Given the aforementioned differences between preschool and elementary-school level classrooms and teachers, it is possible that school-related factors contributed to the observed lack of invariance across preschool and school-age children. To address the possibility that classroom expectations drive differences in measurement, future research should examine whether the measurement of inattentive and hyperactive/impulsive behaviors differs across preschools with varying structures (e.g., those that primarily focus on free-play compared to those with a direct-instruction component).

Conclusions

The results of this study indicate that inattention, hyperactivity, and impulsivity were best characterized as behavioral constructs with both shared and unique components. The lack of strong specific H/I factor challenges the utility of conceptualizing H/I, as rated by teachers, as a behavioral construct that is distinct from the general problem behaviors that are accounted for by the shared variance among all three ADHD-related behaviors.
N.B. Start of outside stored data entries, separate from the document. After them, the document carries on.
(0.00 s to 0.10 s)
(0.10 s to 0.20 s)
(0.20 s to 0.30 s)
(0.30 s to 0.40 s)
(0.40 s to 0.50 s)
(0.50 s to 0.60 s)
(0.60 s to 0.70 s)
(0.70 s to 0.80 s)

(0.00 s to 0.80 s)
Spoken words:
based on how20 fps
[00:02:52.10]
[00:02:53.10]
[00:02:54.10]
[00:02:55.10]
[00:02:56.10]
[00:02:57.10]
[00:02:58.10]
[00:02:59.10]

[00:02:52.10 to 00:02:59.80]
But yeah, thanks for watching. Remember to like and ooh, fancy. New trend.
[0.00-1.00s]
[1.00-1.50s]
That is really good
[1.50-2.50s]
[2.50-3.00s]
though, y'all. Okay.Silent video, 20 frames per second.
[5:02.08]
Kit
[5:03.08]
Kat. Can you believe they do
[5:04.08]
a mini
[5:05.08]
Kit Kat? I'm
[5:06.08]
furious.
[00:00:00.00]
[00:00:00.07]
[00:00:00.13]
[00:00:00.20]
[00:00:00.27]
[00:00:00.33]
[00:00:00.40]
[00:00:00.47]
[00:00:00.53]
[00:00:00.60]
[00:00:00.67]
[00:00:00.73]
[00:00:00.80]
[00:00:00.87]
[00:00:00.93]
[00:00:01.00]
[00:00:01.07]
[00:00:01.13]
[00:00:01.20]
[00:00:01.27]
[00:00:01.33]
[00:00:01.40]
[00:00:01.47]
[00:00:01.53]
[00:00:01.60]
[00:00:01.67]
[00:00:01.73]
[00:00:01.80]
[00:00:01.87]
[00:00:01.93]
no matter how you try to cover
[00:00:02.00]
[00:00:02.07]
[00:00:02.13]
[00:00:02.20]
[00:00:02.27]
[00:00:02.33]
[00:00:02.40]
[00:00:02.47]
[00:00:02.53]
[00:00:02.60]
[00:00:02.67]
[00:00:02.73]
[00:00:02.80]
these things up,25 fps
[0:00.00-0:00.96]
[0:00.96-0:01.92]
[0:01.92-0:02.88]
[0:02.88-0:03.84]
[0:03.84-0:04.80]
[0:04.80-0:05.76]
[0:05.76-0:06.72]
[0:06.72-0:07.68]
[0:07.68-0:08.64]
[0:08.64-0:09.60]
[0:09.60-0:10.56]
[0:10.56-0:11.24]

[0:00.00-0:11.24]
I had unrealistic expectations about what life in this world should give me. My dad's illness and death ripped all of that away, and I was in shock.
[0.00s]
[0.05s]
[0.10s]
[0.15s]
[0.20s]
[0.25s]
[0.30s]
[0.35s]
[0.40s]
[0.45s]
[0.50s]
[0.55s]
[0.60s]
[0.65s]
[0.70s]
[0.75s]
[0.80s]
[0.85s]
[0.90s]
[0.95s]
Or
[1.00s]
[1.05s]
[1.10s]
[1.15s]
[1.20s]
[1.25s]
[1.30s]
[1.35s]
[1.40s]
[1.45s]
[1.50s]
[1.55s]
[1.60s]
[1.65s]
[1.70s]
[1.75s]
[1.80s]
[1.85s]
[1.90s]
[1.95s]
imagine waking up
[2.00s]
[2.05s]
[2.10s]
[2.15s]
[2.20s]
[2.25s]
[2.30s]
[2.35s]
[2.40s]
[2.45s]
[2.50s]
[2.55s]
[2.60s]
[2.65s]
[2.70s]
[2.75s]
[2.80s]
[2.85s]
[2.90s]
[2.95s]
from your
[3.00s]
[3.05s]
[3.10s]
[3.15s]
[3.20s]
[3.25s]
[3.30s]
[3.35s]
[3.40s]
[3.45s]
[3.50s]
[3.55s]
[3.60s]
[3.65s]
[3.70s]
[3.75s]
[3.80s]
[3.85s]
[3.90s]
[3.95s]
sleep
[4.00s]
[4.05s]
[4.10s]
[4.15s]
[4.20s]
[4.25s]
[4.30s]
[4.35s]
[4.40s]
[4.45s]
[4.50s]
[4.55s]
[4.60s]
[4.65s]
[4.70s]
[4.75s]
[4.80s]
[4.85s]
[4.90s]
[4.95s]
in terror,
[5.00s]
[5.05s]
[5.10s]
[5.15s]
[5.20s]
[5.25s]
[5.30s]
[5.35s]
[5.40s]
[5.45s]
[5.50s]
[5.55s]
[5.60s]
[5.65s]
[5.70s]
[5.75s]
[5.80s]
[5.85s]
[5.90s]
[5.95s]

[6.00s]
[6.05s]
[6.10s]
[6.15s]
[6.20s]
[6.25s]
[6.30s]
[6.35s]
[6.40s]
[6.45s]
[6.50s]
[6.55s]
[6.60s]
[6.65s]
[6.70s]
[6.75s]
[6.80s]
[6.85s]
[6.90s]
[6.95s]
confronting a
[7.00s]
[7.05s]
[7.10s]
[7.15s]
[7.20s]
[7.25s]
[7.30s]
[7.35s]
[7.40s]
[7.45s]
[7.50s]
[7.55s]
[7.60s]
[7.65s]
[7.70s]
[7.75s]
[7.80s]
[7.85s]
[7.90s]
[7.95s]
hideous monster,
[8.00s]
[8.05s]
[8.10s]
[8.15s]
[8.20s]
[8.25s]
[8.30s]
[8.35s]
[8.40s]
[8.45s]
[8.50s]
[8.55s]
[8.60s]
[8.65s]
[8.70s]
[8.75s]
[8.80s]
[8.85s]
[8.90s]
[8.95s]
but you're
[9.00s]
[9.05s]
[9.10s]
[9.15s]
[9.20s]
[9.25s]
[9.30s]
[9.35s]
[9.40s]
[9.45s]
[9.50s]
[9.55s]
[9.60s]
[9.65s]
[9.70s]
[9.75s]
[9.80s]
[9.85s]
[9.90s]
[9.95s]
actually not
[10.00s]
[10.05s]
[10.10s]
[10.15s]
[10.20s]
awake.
Although the practice of merging hyperactive and impulsive behaviors for diagnostic purposes persists, the findings of the current study suggest that further examination of the distinct aspects of these behavioral constructs is warranted.

The findings of this study related to measurement invariance testing point to the need for caution when interpreting differences in inattention and H/I between preschoolers and older children. Informants’ ratings of inattention and H/I may not necessarily provide an assessment of the same underlying behavioral constructs across early and middle childhood. Further inquiry into the underlying reasons for the observed differences between preschooler and school-age children (e.g., developmental, measurement-related) may help guide and improve the early identification of children who are at-risk for developing long-term behavioral difficulties.